▶ What to work on:
Will you write out the data exactly, excluding every picture?

*** Source material Section Begins ***

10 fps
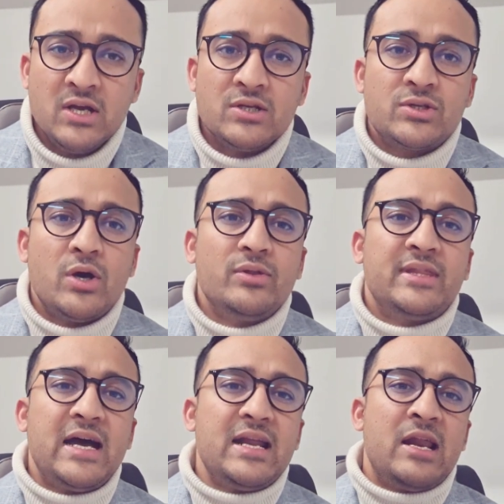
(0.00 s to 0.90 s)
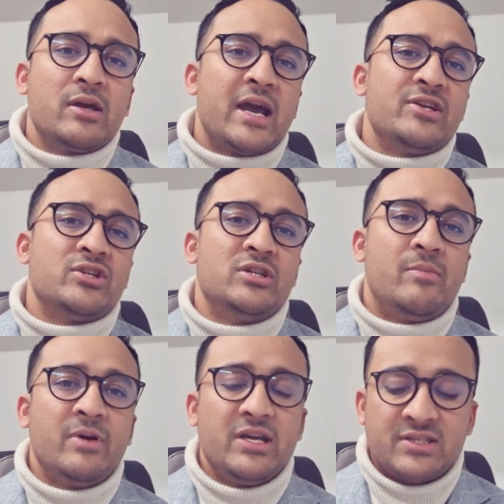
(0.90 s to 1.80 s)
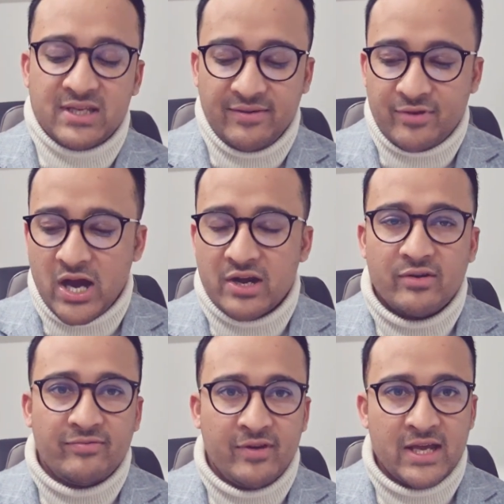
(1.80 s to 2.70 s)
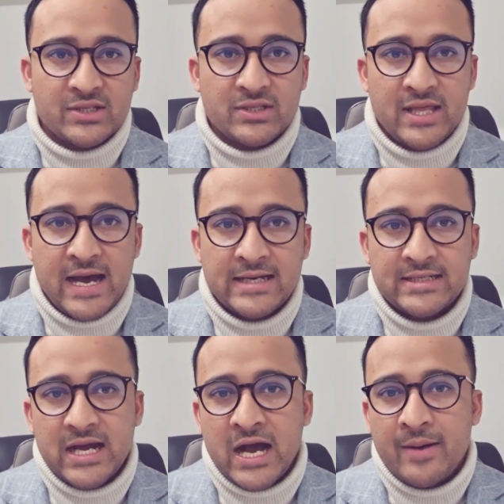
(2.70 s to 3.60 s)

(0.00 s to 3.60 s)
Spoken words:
So that allocation number itself kind of reflects that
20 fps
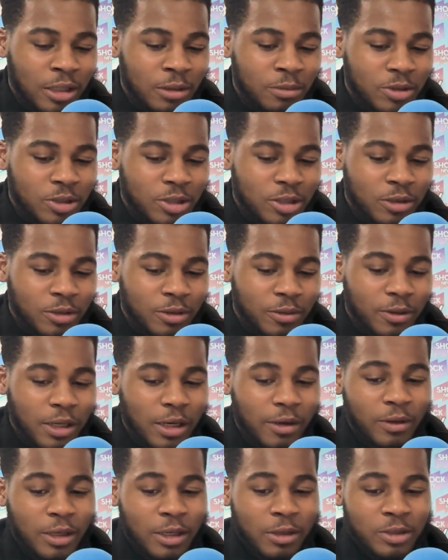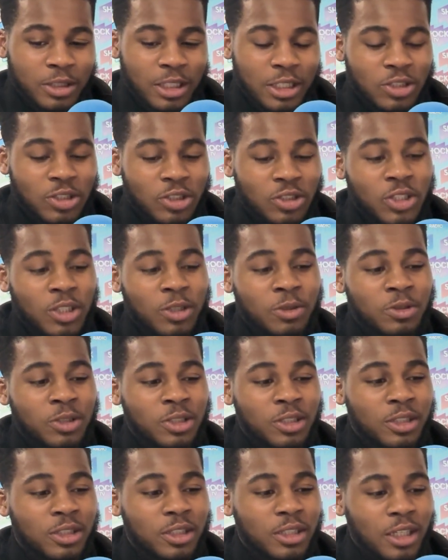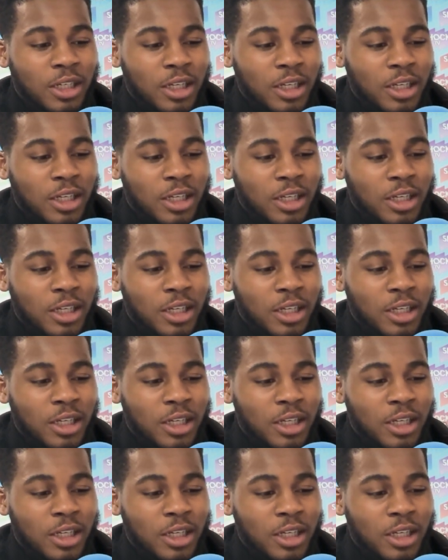So the fact that I was actually chosen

*** Source material Section Ends ***

▶ Exercise response:
10 fps
(0.00 s to 0.90 s)
(0.90 s to 1.80 s)
(1.80 s to 2.70 s)
(2.70 s to 3.60 s)

(0.00 s to 3.60 s)
Spoken words:
So that allocation number itself kind of reflects that
20 fps
So the fact that I was actually chosen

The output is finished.